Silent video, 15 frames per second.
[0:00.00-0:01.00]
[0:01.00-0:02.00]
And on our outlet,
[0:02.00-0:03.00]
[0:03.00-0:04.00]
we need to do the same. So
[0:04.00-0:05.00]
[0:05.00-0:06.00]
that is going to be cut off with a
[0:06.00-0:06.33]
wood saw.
...
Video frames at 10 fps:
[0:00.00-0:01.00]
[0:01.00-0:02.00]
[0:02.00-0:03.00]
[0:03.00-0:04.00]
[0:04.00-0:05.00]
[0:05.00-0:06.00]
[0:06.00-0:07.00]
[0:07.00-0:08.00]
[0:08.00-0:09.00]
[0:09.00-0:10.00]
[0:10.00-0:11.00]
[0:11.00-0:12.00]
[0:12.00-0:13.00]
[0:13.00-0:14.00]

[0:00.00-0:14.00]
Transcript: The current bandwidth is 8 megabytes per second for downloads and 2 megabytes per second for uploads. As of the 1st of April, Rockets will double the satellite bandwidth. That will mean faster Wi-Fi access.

Problem requirements: Copy out every line of the entries where the string "frames" shows up.

Written solution:
Silent video, 15 frames per second.
Video frames at 10 fps:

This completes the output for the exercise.